» **Required action**
Transcribe the records verbatim, images excluded.

-- Records to process follows --

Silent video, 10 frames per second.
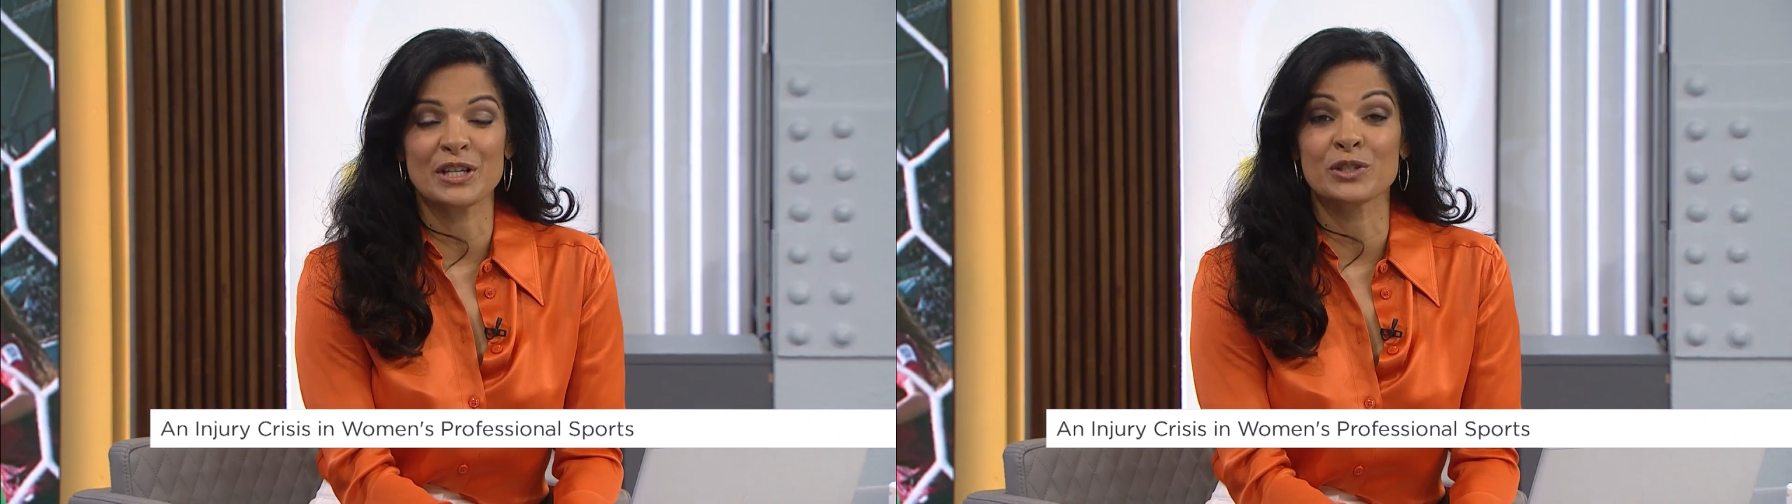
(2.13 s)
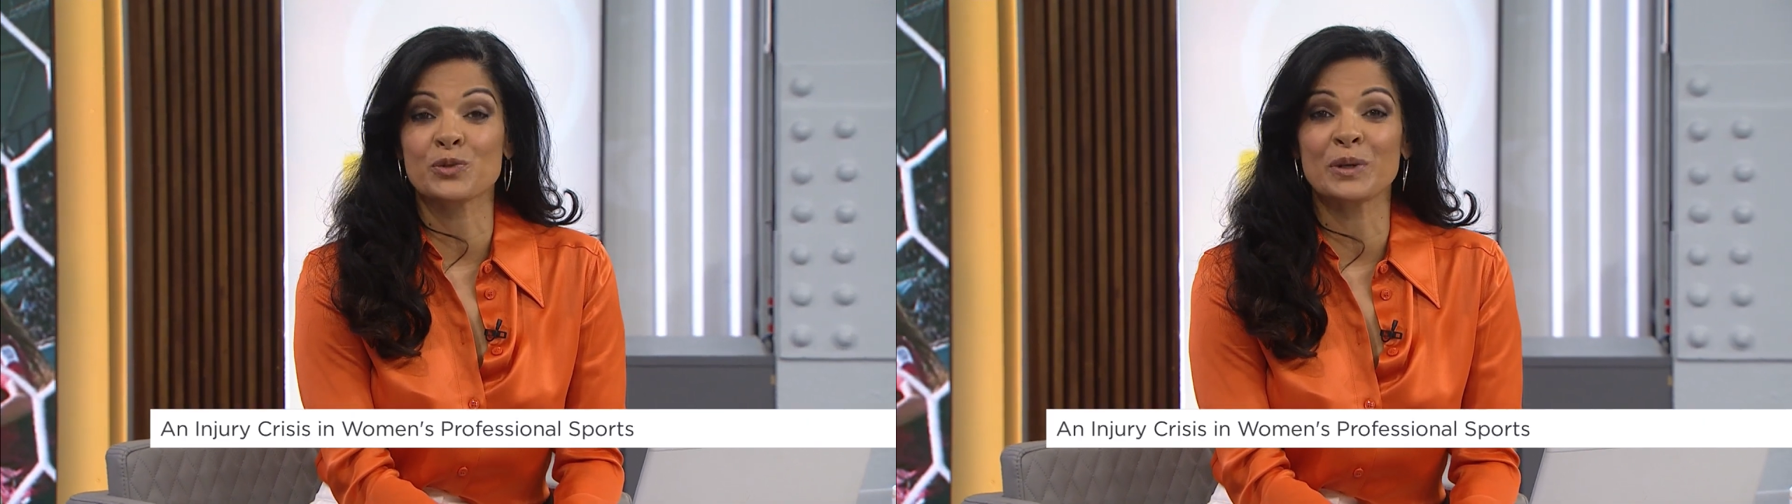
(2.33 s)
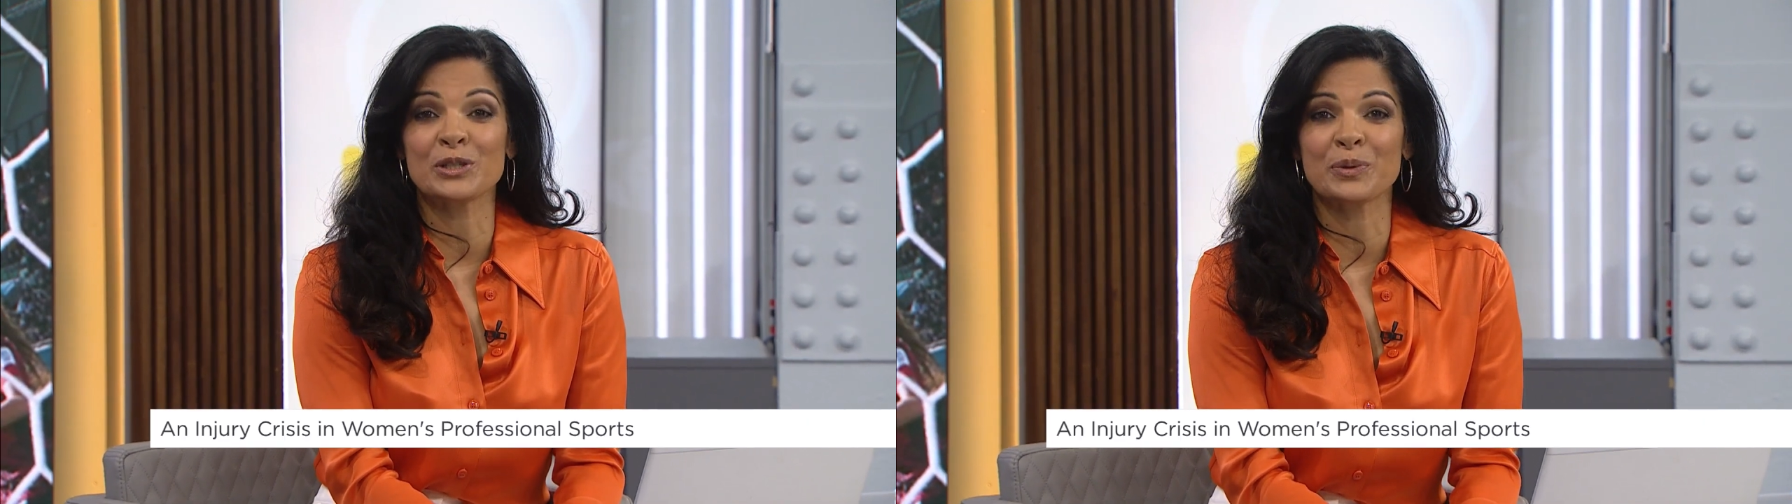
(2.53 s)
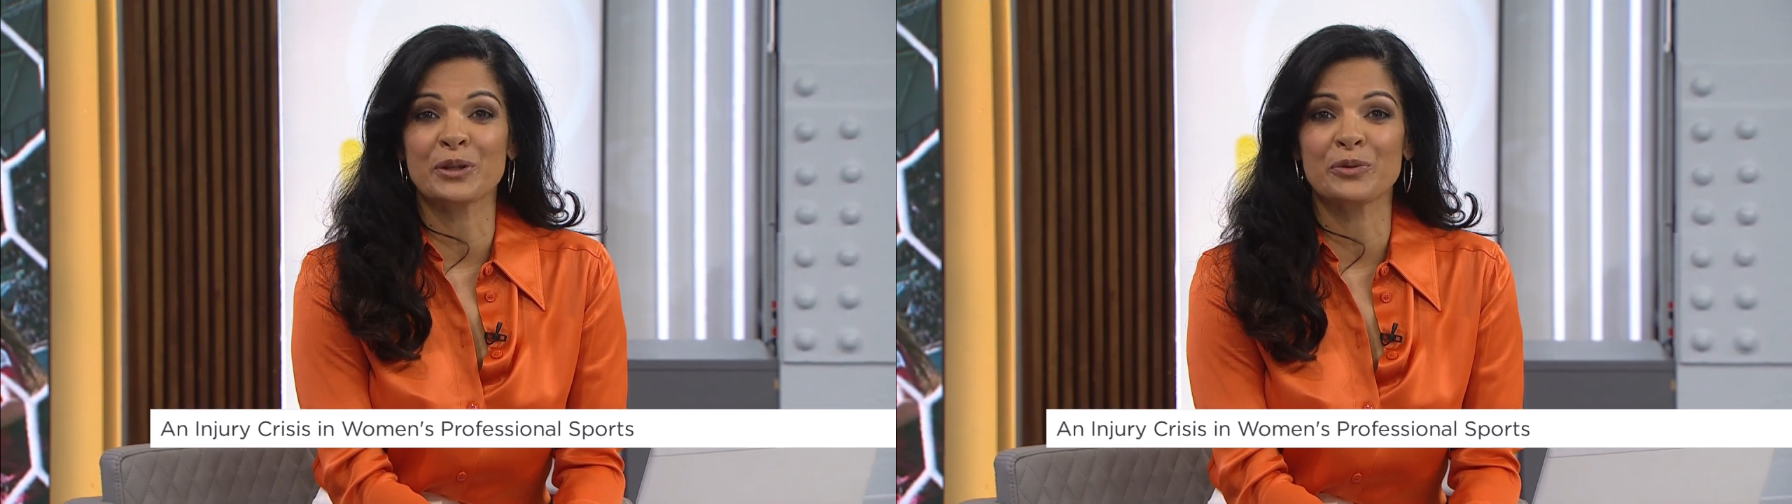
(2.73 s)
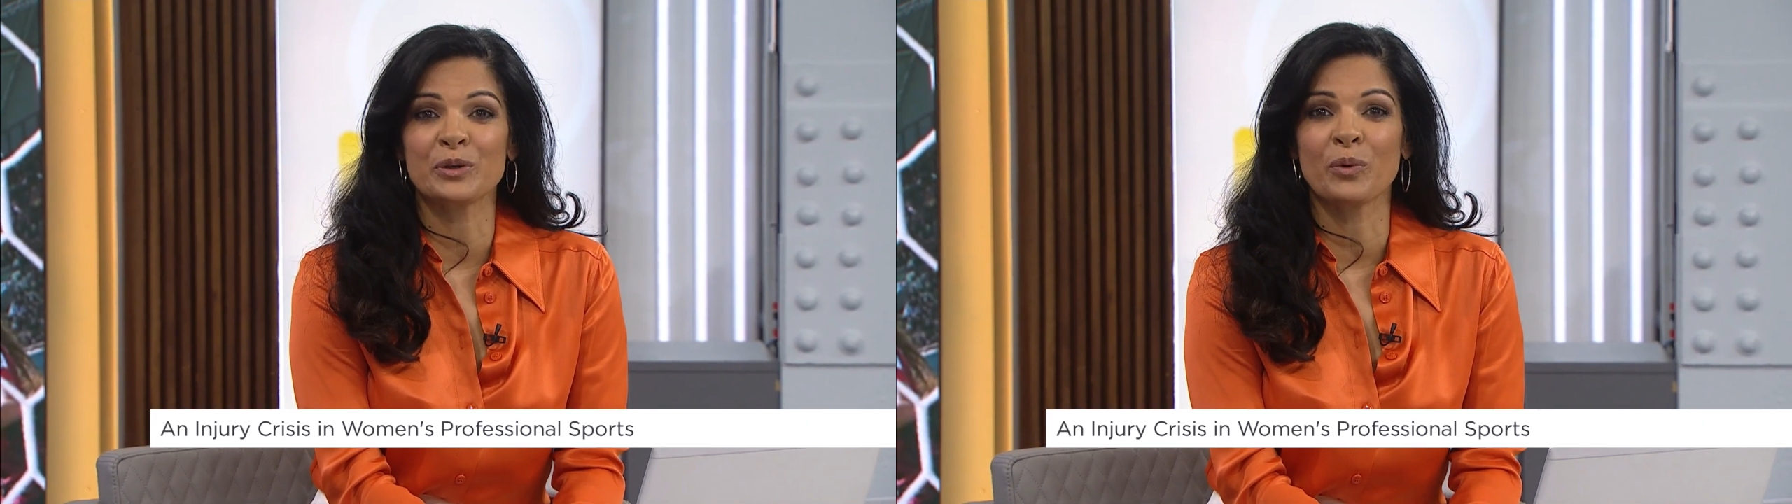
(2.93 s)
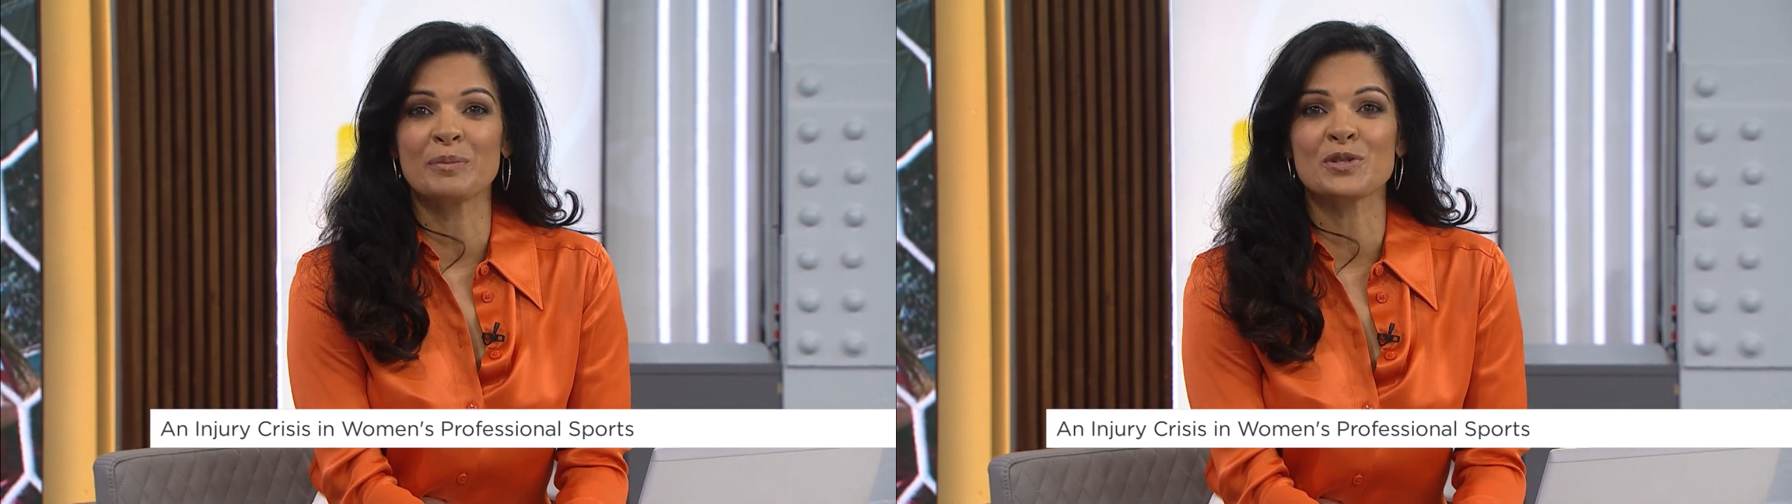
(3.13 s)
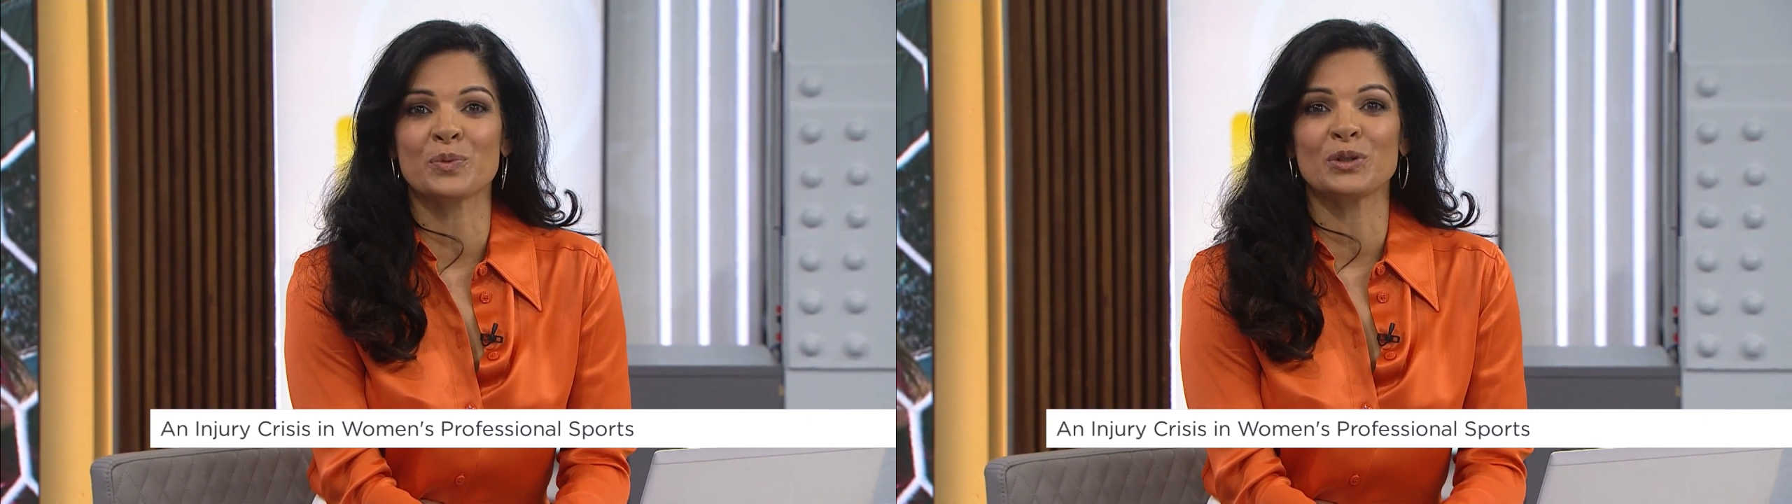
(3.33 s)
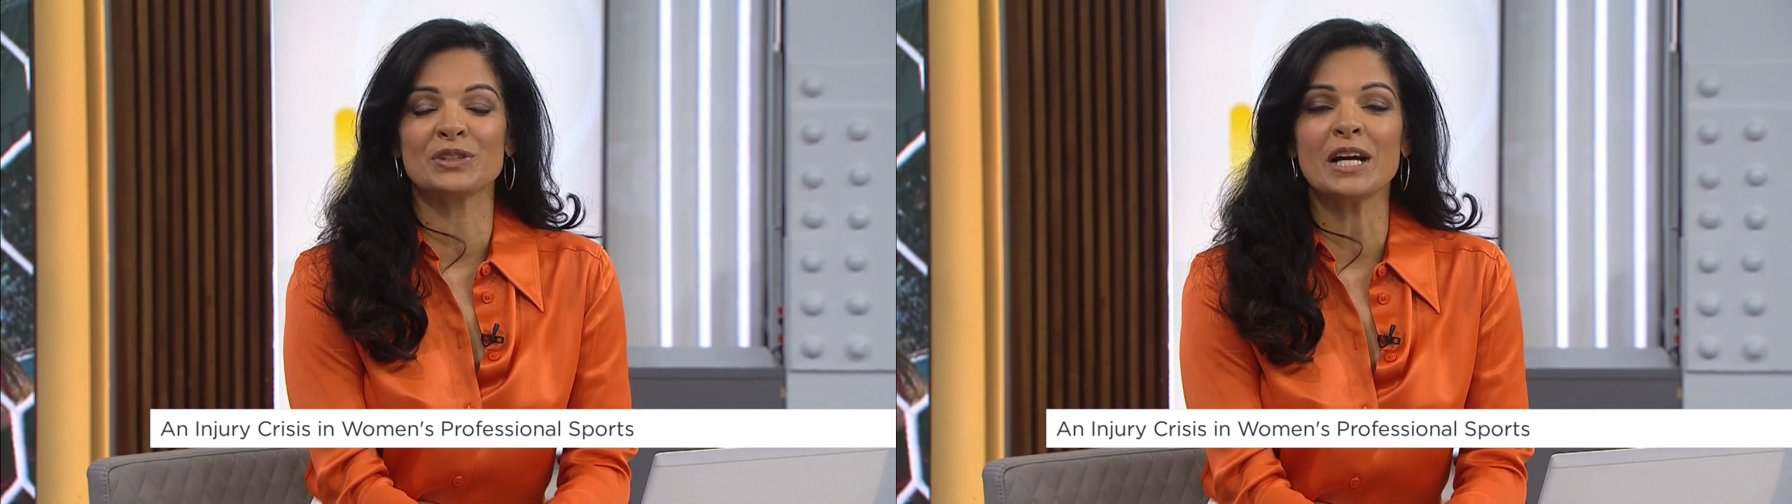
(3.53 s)
in the 2023
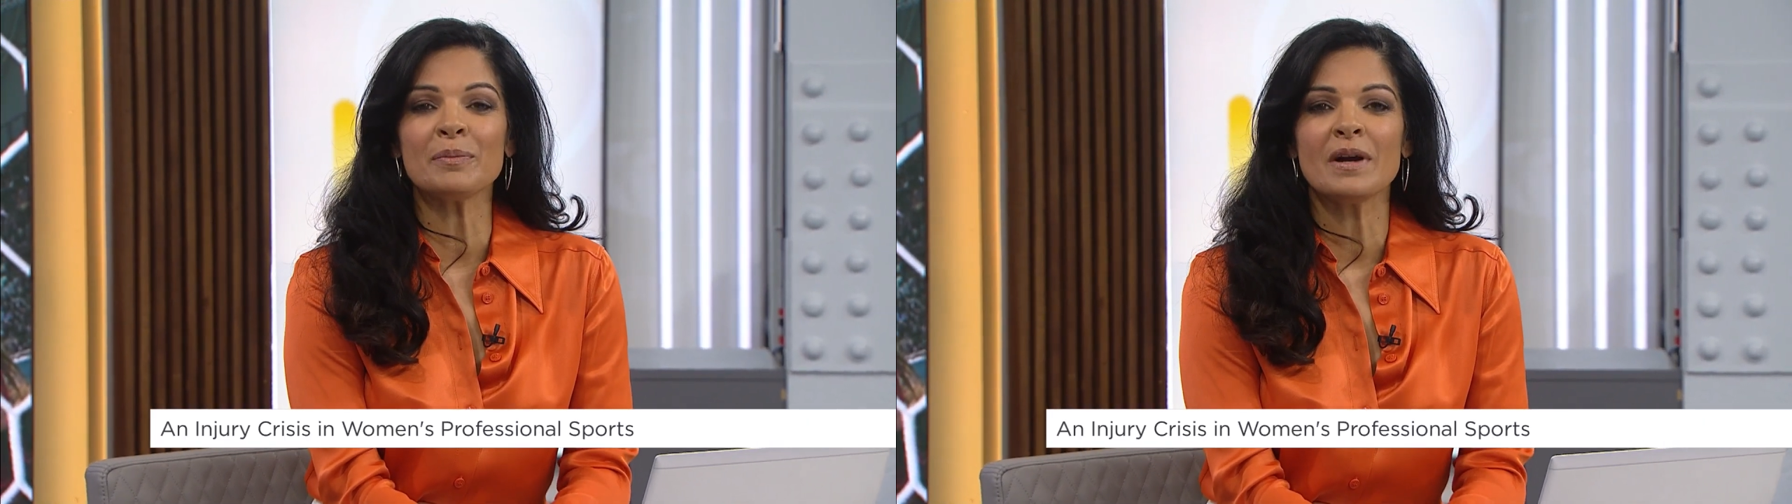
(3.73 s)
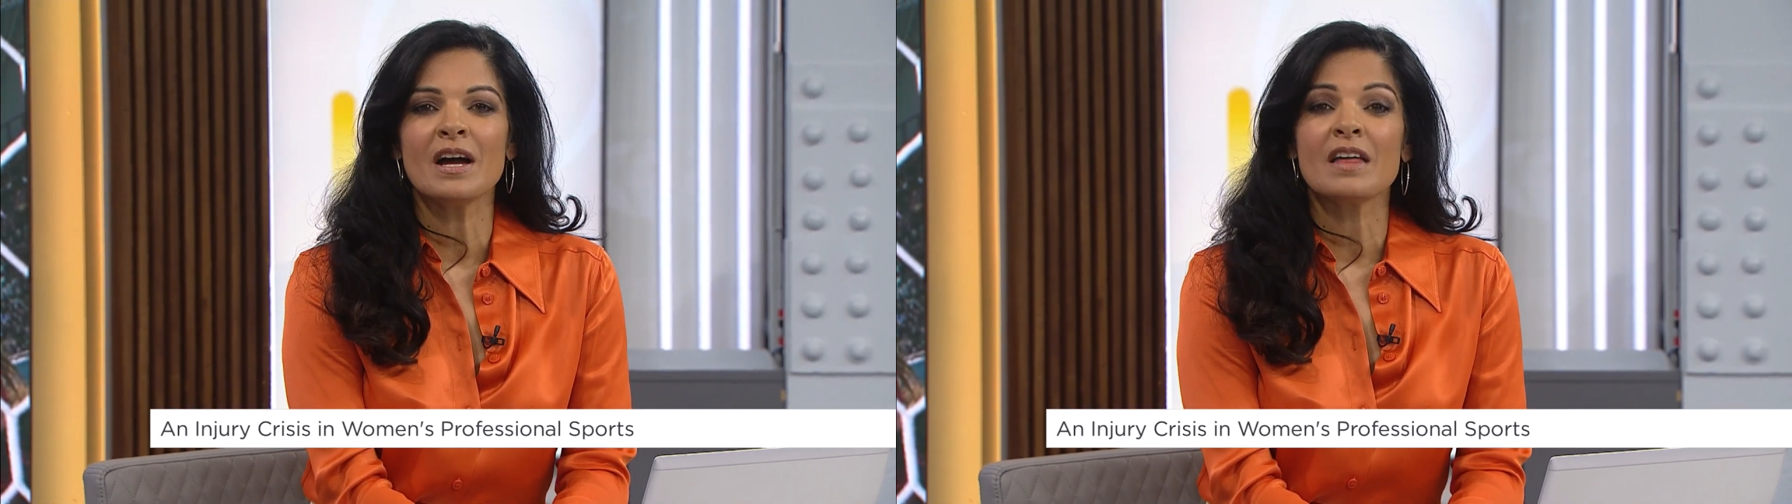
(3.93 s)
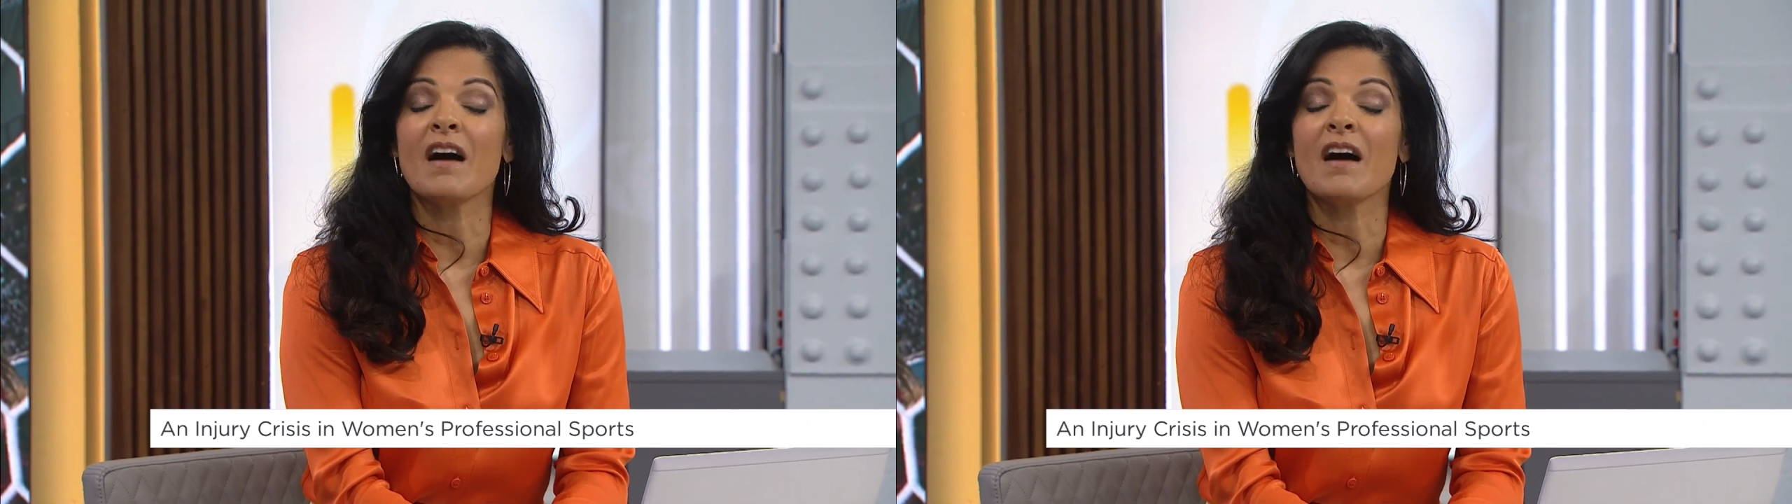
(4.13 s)
Women's World Cup,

-- Records to process concluded --

» **Exercise answer**
Silent video, 10 frames per second.
(2.13 s)
(2.33 s)
(2.53 s)
(2.73 s)
(2.93 s)
(3.13 s)
(3.33 s)
(3.53 s)
in the 2023
(3.73 s)
(3.93 s)
(4.13 s)
Women's World Cup,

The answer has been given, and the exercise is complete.